START SOURCE MATERIAL
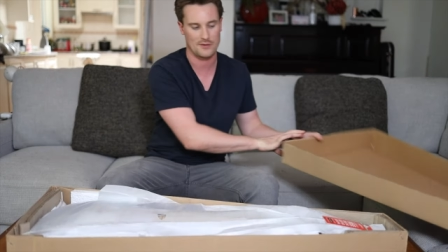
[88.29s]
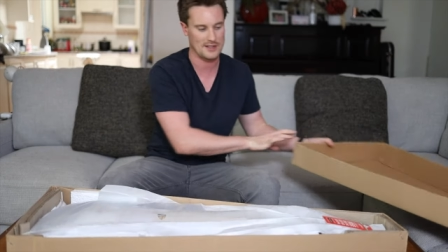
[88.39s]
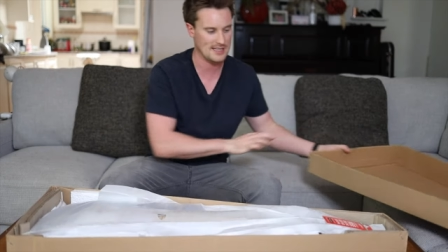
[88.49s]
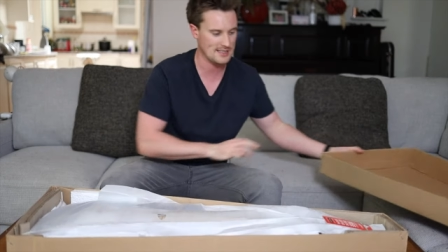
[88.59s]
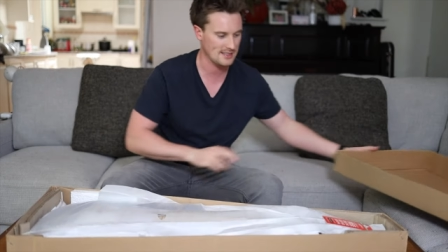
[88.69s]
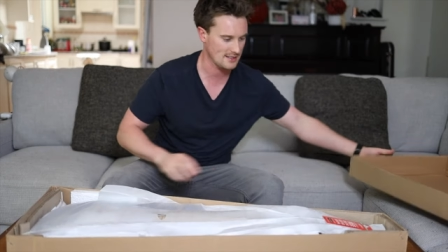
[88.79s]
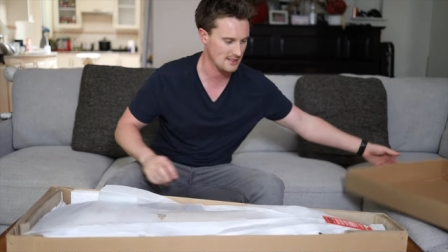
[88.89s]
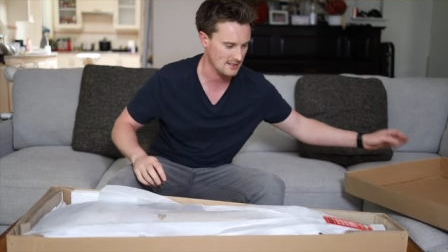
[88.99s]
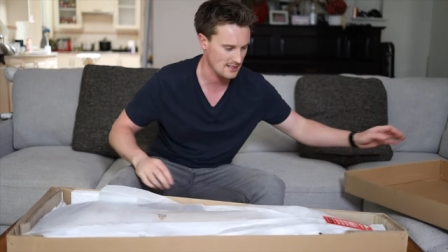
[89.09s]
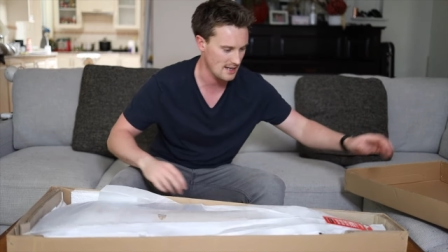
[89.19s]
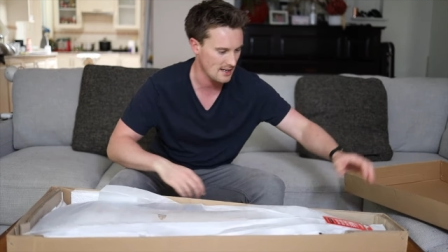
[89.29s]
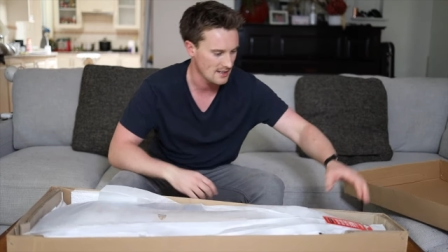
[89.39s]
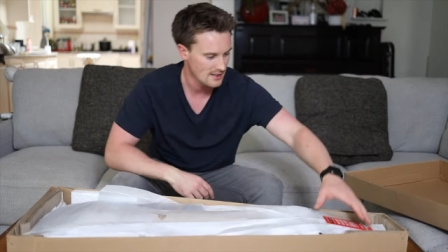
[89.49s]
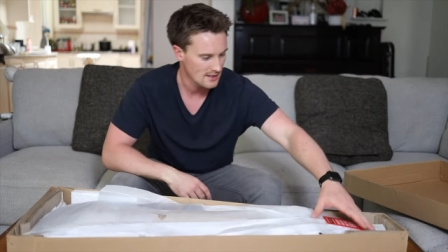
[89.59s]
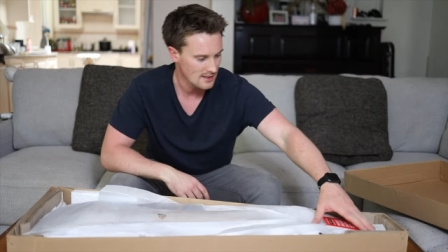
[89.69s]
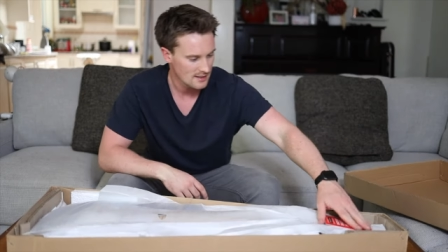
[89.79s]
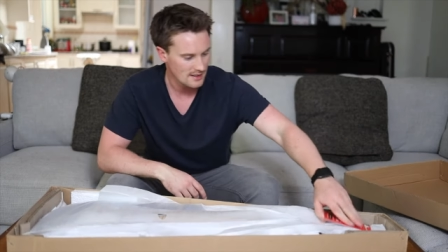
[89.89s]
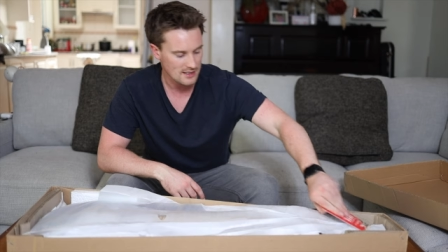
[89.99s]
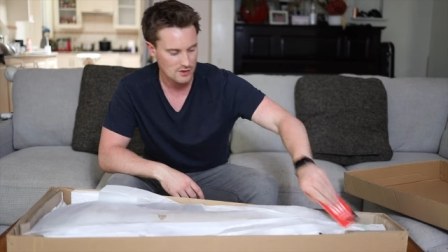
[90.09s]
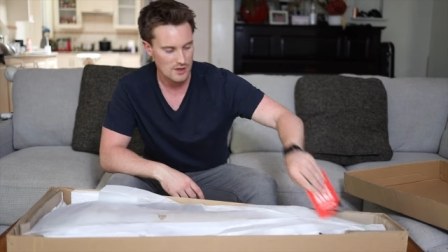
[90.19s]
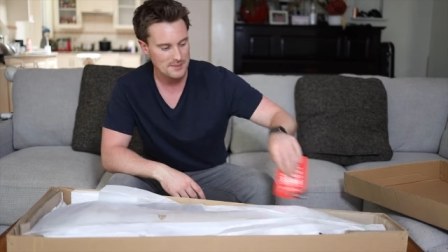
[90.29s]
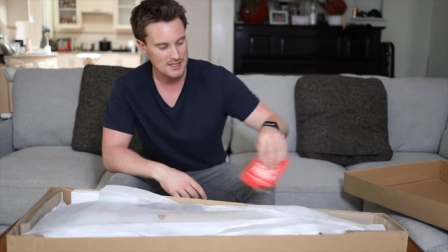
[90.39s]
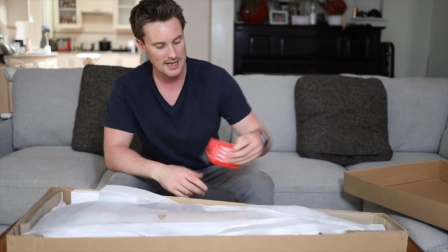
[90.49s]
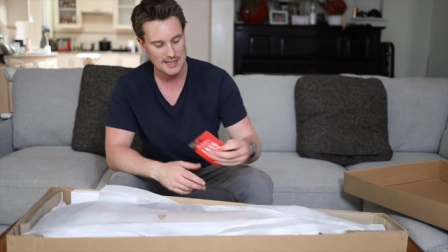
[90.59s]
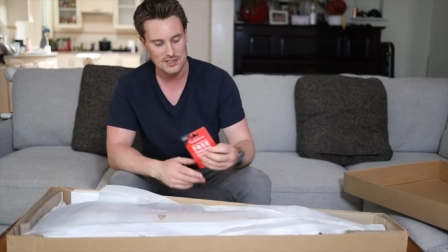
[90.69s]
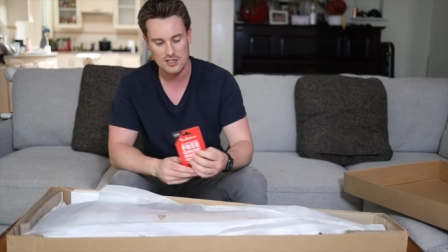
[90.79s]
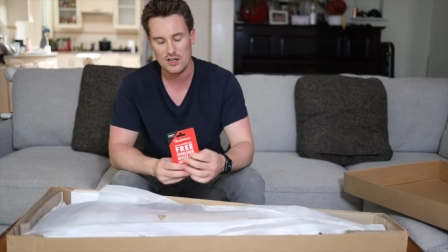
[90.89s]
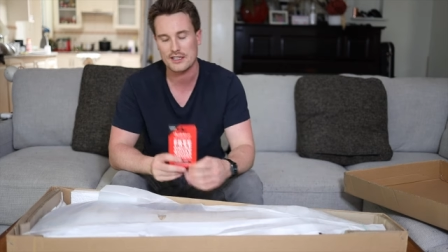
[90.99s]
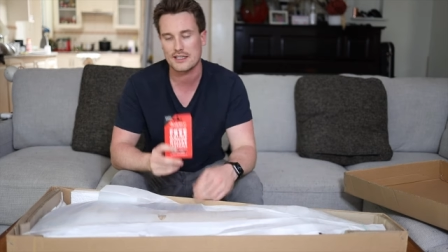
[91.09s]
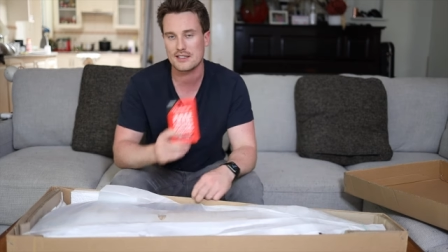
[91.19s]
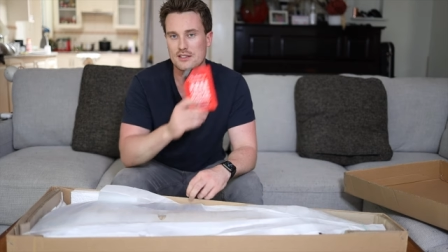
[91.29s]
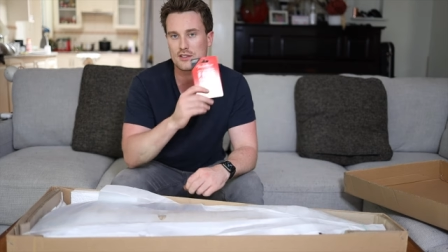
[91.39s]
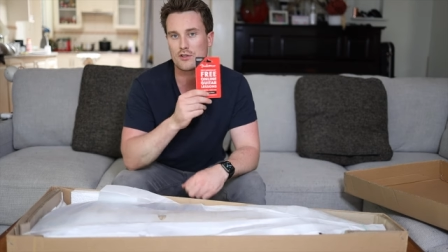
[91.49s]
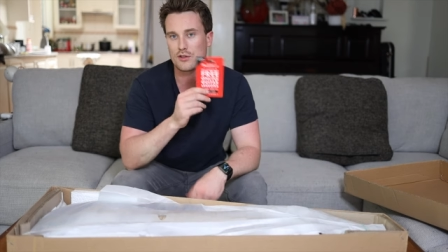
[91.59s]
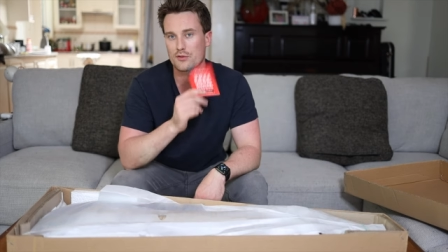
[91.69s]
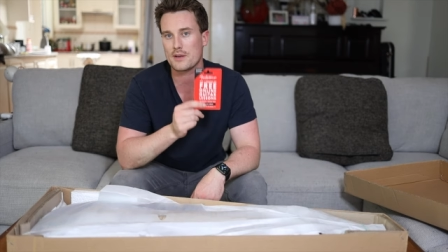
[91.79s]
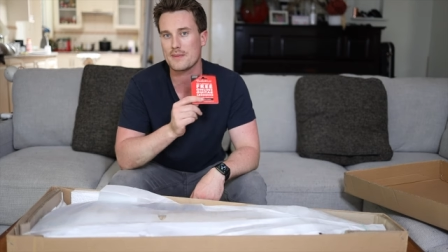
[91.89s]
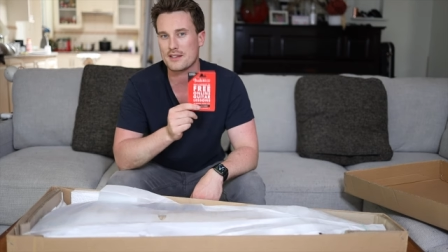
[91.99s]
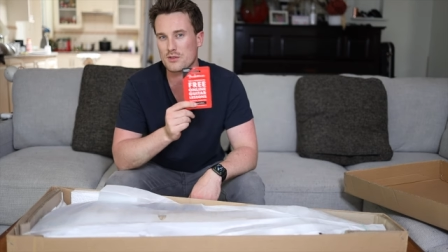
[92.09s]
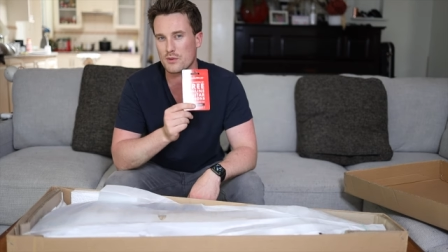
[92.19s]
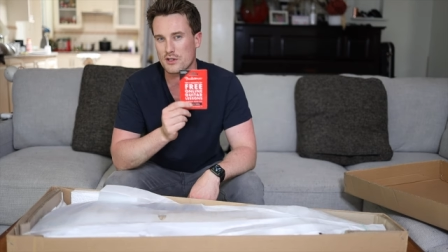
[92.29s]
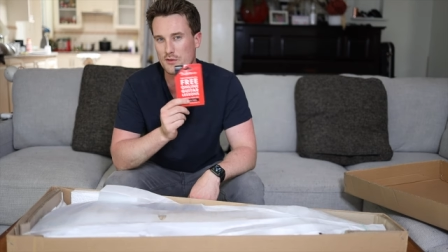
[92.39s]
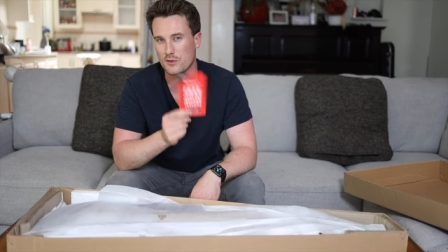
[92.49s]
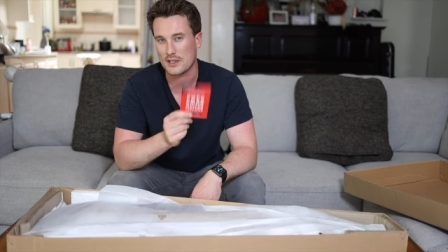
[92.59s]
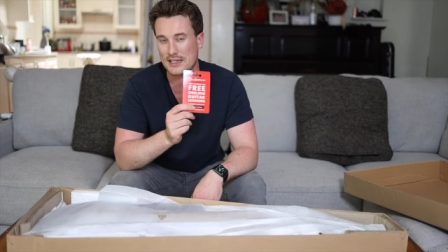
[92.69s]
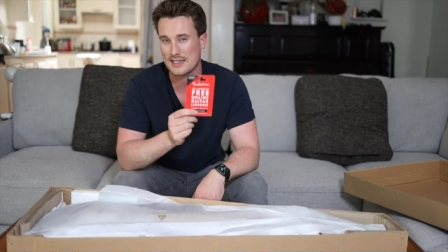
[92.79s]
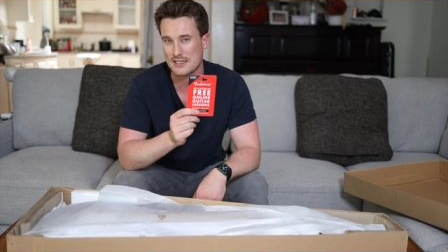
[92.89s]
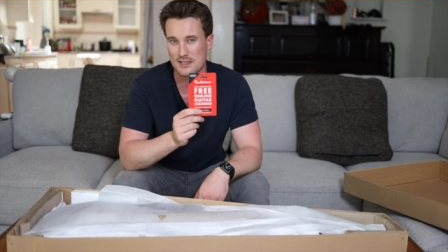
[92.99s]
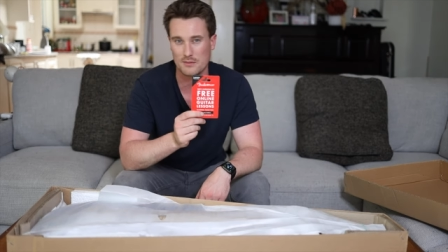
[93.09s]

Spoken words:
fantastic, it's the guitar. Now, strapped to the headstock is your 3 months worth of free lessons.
END SOURCE MATERIAL
START SOURCE MATERIAL
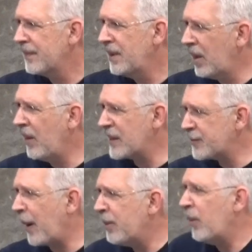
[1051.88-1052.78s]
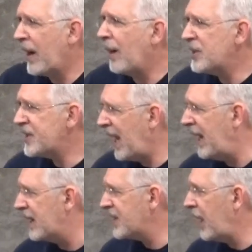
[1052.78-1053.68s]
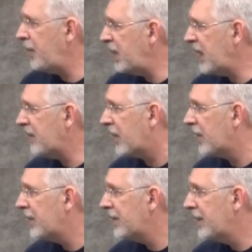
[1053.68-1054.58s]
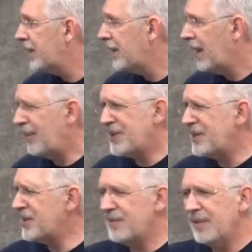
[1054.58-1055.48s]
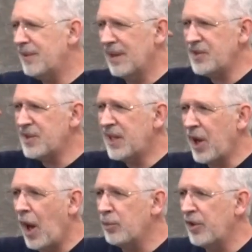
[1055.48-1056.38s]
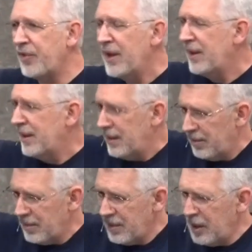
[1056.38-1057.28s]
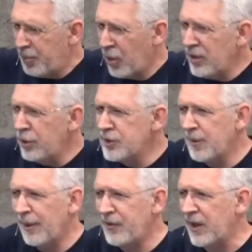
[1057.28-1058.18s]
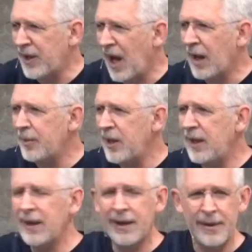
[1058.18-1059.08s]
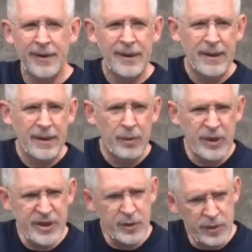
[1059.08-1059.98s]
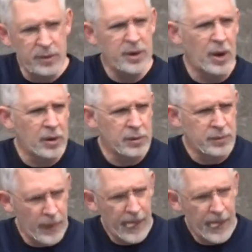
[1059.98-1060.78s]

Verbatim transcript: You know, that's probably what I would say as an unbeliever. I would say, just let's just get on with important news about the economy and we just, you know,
END SOURCE MATERIAL
◆ **EXERCISE**
Only one stretch of the data is wanted: write out exactly the lines from the one holding "[1052.78-1053.68s]" through the one holding "Verbatim transcript: You", both included, without the pictures.

◆ **SOLUTION TO THIS TASK**
[1052.78-1053.68s]
[1053.68-1054.58s]
[1054.58-1055.48s]
[1055.48-1056.38s]
[1056.38-1057.28s]
[1057.28-1058.18s]
[1058.18-1059.08s]
[1059.08-1059.98s]
[1059.98-1060.78s]

Verbatim transcript: You know, that's probably what I would say as an unbeliever. I would say, just let's just get on with important news about the economy and we just, you know,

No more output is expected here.